◆ **About this exercise**
Transcribe, exactly and in full, every record shown below, while omitting its images.

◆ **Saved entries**
*-*-*

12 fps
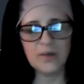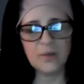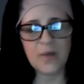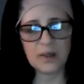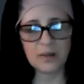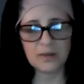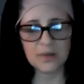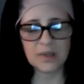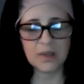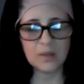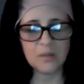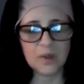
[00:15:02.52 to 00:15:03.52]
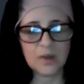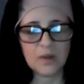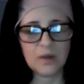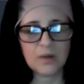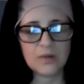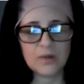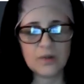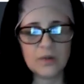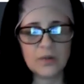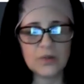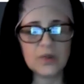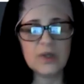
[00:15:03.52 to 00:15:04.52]
your medical team
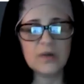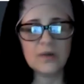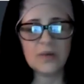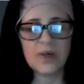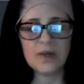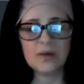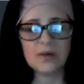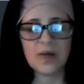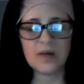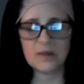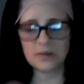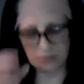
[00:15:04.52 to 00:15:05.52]
to treat you the way that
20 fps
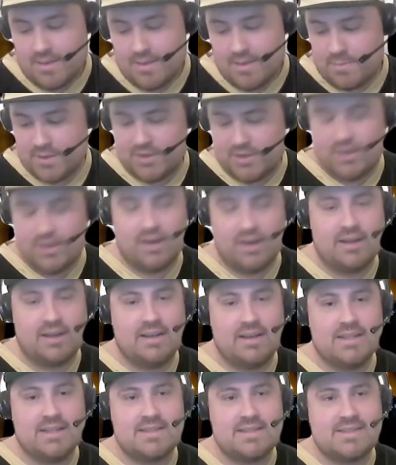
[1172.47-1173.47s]
But yeah,
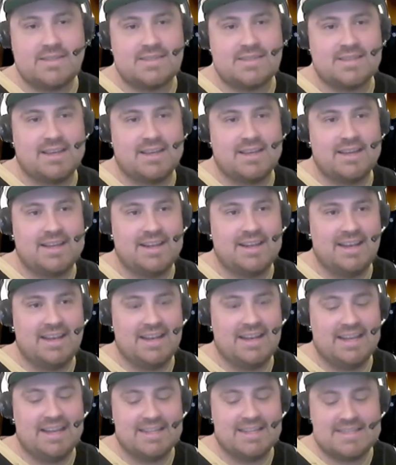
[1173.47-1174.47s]
let's
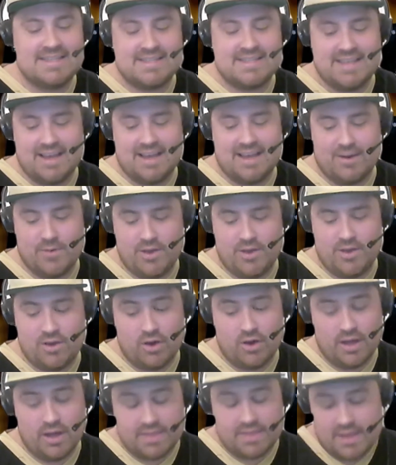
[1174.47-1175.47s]
see how we
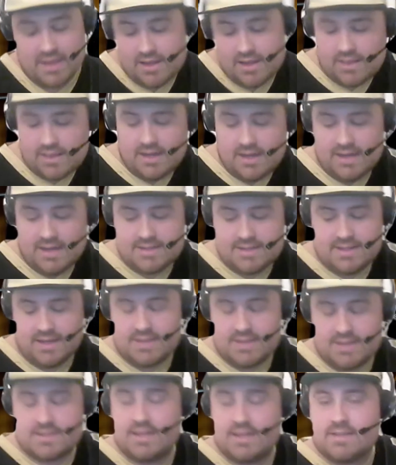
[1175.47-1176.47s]
go. I think the next thing
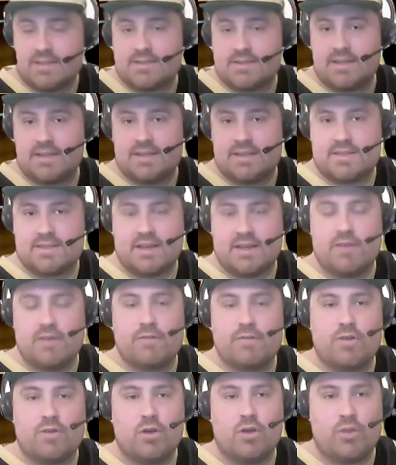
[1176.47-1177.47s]
is let's think
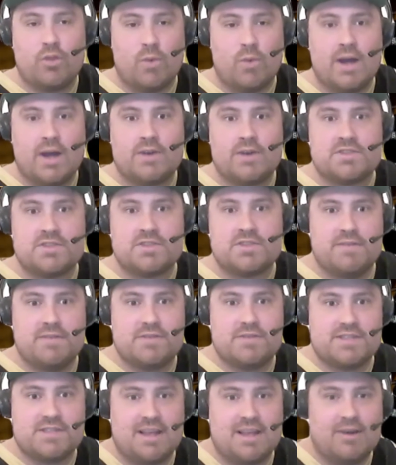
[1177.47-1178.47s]
of the wide
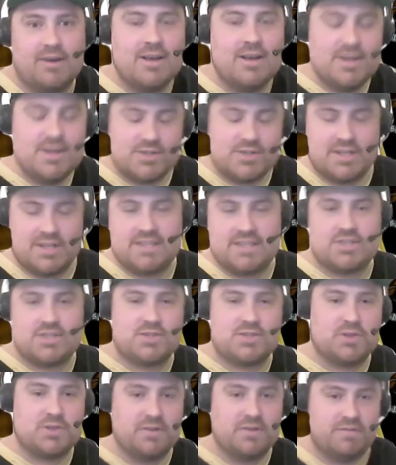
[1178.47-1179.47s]
receivers now. So let's
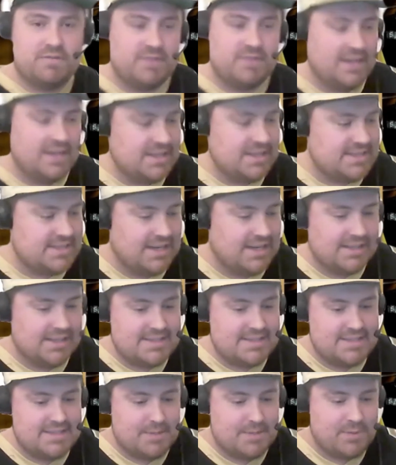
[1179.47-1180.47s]
just sort of
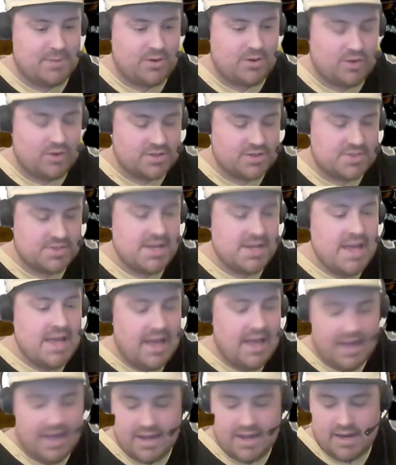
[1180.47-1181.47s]
sidestep across.
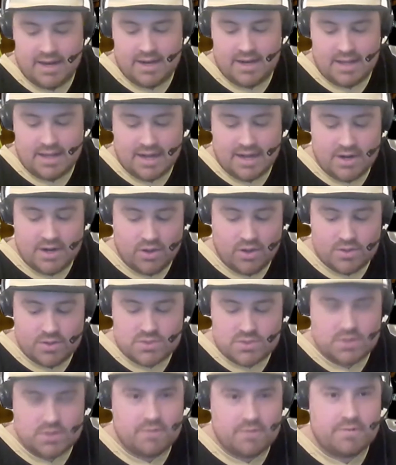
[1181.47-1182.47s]
And I know
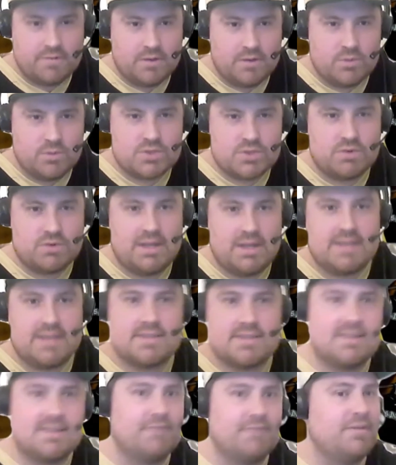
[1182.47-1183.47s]
it was
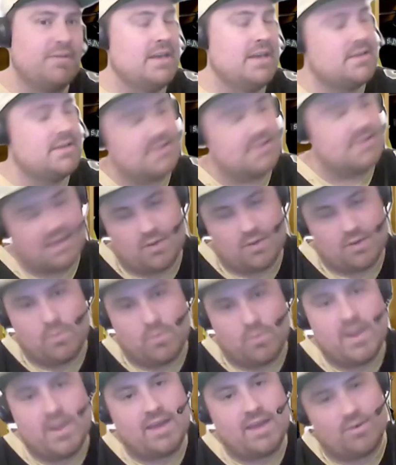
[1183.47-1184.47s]
released, it feels like a
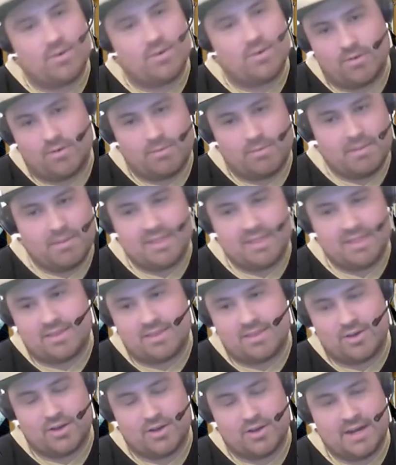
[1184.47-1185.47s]
week or a month
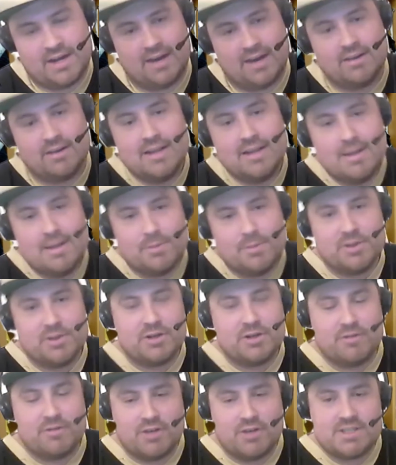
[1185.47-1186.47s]
ago now, but the
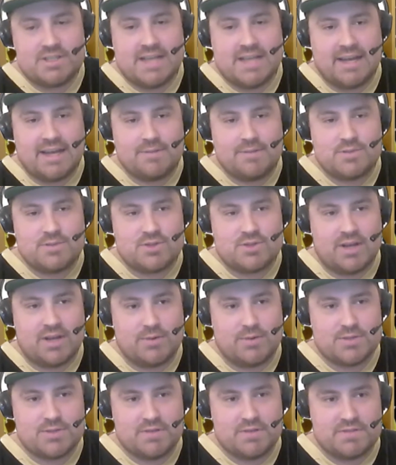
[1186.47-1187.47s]
Devontae Adams trade
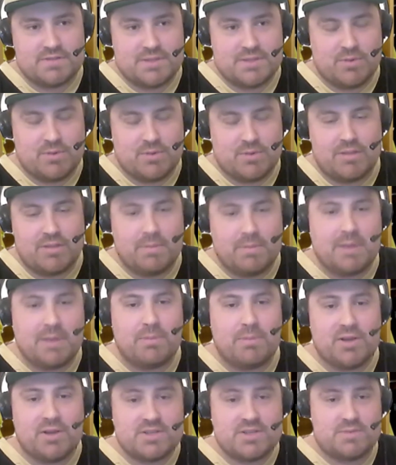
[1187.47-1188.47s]
was obviously one of the big
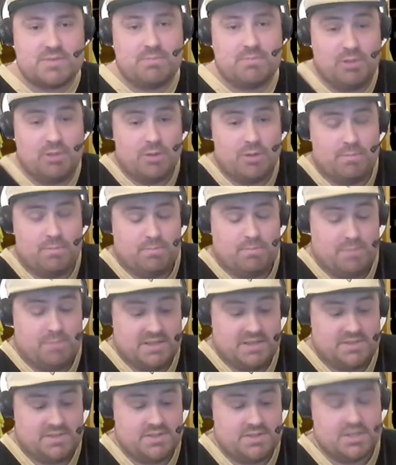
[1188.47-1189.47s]

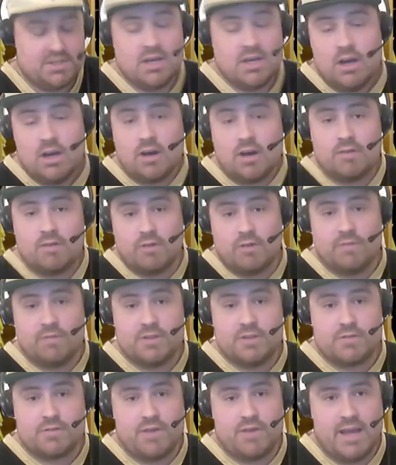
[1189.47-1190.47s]
blockbusters of
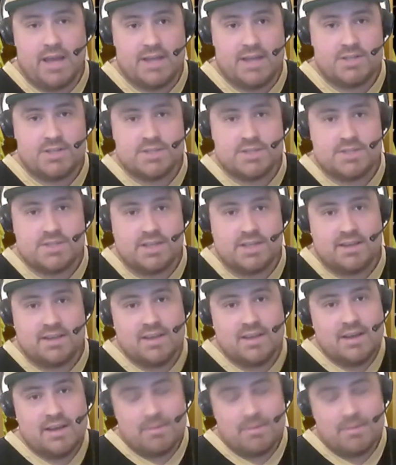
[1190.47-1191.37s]
this free agency.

*-*-*

◆ **Written solution**
12 fps
[00:15:02.52 to 00:15:03.52]
[00:15:03.52 to 00:15:04.52]
your medical team
[00:15:04.52 to 00:15:05.52]
to treat you the way that
20 fps
[1172.47-1173.47s]
But yeah,
[1173.47-1174.47s]
let's
[1174.47-1175.47s]
see how we
[1175.47-1176.47s]
go. I think the next thing
[1176.47-1177.47s]
is let's think
[1177.47-1178.47s]
of the wide
[1178.47-1179.47s]
receivers now. So let's
[1179.47-1180.47s]
just sort of
[1180.47-1181.47s]
sidestep across.
[1181.47-1182.47s]
And I know
[1182.47-1183.47s]
it was
[1183.47-1184.47s]
released, it feels like a
[1184.47-1185.47s]
week or a month
[1185.47-1186.47s]
ago now, but the
[1186.47-1187.47s]
Devontae Adams trade
[1187.47-1188.47s]
was obviously one of the big
[1188.47-1189.47s]

[1189.47-1190.47s]
blockbusters of
[1190.47-1191.37s]
this free agency.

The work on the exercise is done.